Before there was a Manteca, Tracy, Ripon, or Escalon in what is now South San Joaquin County there was San Joaquin City.

The river town founded in 1849 is 11 miles from Yosemite Avenue and Main Street where 12 years later in 1861 Joshua Cowell started Manteca.

San Joaquin City was established on high ground on the west bank of the San Joaquin River.

It was just several hundred yards south of where Jimmy’s One Stop across from the San Joaquin River Club private community is located where Airport Way, after it crosses the river, intersects with Kasson Road.

San Joaquin City served as a terminal for riverboats ferrying people and supplies headed to the southern mines. It was also just south of the Durham Ferry Crossing that eventually became a county park before being converted into a San Joaquin County Office of Education school program site.

Given San Joaquin City was near the farthest south navigable stretch of San Joaquin River for riverboats transversing the Delta from San Francisco, it also in subsequent years played a key role in the development of grain farming and cattle ranches on the west side of the valley.

San Joaquin City was where river and land traffic intersected. As such, at one time had several stores, a hotel, restaurants and such.

In the 1850s, some accounts indicate San Joaquin City was a rival to Stockton.

What did in San Joaquin City wasn’t the end of the Gold Rush per se but the growth of farming.

For the better part of two decades, riverboats departing the docks at San Joaquin City would transport wheat and other grain crops to market.

As farming shifted to more irrigated crops, water was diverted upstream for agricultural purposes. It made the downstream portion of the San Joaquin less navigable.

The advent of the Central Pacific Railroad line running from Martinez to Fresno drastically reduced moving crops by river given steam trains got them to market quicker.

By the 1890s, the settlement was converted back to farmland.

As far as being able to reach the San Joaquin City area by boat, flooding in 1911 carved new channels for the San Joaquin River. The increased disbursement of water flow essentially made boat travel to San Joaquin City a hopeless proposition.
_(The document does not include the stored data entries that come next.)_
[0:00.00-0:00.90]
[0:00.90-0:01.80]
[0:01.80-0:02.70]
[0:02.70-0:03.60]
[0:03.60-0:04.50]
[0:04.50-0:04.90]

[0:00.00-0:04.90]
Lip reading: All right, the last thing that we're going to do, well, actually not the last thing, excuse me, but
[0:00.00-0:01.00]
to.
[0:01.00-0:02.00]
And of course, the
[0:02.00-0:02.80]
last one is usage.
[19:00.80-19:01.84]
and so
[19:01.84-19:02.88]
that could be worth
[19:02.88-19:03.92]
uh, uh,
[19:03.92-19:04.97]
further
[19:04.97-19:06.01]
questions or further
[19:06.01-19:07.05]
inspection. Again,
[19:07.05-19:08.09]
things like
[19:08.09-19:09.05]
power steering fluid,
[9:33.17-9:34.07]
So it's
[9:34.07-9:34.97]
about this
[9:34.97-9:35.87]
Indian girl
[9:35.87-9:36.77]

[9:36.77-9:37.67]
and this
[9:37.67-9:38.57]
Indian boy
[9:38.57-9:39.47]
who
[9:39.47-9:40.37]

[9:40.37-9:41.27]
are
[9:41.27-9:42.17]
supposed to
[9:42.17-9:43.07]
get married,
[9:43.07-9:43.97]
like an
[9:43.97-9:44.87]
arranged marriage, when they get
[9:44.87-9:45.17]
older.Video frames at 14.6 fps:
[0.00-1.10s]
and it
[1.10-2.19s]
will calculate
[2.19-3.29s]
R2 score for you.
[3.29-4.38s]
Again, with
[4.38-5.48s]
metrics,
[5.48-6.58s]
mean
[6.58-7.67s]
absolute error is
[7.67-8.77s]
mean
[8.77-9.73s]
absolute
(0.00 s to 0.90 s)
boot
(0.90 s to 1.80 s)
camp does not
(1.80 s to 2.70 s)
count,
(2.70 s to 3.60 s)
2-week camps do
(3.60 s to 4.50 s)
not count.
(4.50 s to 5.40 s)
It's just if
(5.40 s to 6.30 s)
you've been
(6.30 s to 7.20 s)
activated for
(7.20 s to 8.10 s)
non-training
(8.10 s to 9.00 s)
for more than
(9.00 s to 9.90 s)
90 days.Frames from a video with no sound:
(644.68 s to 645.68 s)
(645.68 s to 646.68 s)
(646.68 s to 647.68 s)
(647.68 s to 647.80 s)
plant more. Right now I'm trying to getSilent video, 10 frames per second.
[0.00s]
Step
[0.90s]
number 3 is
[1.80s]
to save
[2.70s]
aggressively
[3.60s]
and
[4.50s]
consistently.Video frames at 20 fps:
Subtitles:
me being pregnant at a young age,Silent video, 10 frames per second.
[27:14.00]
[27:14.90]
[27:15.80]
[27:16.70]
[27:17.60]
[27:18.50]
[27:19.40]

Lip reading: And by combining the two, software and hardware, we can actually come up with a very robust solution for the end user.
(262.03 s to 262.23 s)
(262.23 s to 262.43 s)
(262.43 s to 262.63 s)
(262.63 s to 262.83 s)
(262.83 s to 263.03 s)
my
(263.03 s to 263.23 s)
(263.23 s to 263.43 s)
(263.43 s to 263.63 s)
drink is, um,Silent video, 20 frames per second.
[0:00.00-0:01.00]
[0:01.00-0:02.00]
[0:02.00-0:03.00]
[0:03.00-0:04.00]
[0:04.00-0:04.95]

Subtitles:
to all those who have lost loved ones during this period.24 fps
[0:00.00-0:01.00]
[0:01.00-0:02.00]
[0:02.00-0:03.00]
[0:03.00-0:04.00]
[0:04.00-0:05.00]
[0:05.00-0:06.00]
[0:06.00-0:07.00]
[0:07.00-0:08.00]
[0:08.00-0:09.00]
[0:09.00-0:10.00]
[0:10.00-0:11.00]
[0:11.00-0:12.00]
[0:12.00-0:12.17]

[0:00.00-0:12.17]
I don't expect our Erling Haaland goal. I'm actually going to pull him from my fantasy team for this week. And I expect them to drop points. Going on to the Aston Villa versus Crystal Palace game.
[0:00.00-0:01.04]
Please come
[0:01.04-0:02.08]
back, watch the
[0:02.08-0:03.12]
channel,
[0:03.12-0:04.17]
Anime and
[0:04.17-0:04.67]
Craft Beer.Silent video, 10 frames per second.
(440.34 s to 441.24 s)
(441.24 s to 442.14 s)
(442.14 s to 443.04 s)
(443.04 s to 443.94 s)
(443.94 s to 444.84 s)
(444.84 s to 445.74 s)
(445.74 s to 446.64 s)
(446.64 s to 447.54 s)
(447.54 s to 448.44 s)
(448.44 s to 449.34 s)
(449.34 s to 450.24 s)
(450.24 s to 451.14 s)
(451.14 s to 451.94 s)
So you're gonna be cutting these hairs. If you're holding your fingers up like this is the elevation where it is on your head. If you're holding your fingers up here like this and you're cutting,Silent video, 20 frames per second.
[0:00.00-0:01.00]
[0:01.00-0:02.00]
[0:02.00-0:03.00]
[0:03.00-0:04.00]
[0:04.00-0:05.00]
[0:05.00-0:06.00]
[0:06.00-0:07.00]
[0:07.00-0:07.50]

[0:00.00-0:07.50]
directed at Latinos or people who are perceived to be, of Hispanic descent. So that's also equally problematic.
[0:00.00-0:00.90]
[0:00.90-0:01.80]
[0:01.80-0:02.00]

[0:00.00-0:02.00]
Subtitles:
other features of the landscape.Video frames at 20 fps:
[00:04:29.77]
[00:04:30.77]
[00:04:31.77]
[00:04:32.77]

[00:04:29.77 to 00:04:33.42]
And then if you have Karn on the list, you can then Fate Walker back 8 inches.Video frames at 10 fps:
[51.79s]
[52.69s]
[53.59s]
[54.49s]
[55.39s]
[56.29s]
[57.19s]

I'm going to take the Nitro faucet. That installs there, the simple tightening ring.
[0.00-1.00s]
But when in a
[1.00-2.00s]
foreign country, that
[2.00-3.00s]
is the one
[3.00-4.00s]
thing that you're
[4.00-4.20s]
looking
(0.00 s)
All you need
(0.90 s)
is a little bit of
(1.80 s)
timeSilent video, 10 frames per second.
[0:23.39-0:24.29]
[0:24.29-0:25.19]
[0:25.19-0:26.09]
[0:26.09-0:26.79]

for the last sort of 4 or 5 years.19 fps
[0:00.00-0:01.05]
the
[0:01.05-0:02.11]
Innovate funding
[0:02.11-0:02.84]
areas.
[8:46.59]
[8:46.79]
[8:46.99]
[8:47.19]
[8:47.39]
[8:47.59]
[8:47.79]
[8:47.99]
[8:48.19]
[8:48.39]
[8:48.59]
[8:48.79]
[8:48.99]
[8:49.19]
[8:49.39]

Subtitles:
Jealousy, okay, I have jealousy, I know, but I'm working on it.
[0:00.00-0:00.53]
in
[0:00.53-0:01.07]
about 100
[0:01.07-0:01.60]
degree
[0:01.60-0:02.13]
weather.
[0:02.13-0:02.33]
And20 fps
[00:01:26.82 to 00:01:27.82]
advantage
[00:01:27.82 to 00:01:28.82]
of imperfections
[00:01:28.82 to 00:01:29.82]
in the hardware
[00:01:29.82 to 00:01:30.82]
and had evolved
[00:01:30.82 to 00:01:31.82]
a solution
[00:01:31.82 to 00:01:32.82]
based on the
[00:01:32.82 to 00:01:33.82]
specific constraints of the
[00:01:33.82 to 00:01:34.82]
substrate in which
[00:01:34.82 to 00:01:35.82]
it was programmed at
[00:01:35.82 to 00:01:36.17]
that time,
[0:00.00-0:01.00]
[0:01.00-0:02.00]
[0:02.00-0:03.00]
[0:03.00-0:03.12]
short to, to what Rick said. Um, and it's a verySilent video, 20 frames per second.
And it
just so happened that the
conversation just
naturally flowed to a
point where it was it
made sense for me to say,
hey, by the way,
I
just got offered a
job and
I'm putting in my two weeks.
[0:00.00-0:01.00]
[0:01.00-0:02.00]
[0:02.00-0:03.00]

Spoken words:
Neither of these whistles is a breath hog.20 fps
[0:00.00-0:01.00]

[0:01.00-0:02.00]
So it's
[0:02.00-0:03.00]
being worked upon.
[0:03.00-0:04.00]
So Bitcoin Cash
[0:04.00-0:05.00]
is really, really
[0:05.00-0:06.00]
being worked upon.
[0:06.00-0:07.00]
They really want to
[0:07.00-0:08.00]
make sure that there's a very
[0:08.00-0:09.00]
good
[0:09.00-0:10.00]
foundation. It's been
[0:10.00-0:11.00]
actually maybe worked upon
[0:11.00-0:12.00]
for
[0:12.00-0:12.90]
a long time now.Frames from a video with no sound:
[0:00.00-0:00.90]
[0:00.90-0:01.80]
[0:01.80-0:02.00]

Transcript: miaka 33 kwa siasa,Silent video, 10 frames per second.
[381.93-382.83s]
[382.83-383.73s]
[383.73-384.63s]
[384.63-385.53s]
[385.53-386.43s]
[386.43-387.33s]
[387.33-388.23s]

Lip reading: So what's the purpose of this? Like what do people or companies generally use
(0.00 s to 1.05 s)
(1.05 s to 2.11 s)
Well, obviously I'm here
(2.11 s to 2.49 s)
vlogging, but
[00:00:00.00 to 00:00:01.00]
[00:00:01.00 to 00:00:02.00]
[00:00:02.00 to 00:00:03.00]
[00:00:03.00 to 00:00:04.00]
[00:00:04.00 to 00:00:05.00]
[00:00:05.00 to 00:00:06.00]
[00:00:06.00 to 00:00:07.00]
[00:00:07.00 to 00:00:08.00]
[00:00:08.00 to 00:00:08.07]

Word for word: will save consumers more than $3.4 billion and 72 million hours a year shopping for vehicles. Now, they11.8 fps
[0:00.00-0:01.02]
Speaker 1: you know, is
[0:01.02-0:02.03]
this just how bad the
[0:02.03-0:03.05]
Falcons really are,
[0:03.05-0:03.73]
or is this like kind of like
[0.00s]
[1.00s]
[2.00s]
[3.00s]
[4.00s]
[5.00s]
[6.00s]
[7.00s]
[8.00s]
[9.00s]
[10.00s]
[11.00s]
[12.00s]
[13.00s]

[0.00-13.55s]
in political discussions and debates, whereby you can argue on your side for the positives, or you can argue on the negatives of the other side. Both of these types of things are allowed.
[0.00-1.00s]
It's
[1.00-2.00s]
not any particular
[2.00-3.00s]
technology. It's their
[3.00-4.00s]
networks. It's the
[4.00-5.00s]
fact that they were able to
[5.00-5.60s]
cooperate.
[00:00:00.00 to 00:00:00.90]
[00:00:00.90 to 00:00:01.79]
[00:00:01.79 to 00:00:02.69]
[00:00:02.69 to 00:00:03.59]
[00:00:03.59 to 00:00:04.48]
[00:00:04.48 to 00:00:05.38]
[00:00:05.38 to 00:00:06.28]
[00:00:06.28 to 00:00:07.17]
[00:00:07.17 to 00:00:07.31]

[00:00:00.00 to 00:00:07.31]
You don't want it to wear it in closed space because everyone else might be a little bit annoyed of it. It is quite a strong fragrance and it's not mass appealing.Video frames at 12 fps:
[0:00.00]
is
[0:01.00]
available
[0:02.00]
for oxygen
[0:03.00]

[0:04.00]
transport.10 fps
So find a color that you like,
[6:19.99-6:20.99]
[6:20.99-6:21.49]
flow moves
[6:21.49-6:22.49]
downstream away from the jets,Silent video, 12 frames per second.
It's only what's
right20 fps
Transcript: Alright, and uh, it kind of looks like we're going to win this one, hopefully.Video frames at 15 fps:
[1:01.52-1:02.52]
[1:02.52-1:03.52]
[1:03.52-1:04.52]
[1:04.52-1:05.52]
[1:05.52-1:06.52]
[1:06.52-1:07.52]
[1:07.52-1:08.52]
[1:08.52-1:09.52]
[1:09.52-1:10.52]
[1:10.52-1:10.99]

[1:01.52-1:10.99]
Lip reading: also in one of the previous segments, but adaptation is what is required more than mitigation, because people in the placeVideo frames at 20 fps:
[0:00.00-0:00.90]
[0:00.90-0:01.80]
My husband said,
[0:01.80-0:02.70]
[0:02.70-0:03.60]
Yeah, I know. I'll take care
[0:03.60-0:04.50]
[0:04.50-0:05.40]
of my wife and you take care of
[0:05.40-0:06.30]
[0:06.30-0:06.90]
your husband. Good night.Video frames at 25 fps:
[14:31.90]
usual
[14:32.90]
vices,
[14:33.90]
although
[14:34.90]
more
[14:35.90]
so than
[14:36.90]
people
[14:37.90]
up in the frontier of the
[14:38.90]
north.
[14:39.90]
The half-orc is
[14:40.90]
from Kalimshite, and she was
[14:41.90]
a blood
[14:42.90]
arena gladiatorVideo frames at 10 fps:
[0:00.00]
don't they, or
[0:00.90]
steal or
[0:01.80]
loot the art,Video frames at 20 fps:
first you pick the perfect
San Joaquin City secured the first post office in the area in 1851. It closed in 1852.

It reopened in 1874. It was moved in 1888 some three miles to the south to Vernalis in Stanislaus County.

As noted previously, San Joaquin City popped up some 12 years before the seeds were planted in 1861 for what would be the Manteca townsite.

John Murphy — a Canadian that was part of the Gold Rush — established Murphy’s Ferry some 10 miles east of San Joaquin City on the Stanislaus River. It became Stanislaus City for a short-time before Ripon was selected for the townsite that the river crossing gave birth to.

There is a City of San Joaquin in Fresno County some 89 miles south of where a historical marker along Kasson Road notes you are passing the old San Joaquin City townsite.

San Joaquin was founded 10 miles southwest of Kerman in 1915. It was incorporated in 1920.

Today, the city has 4,021 residents.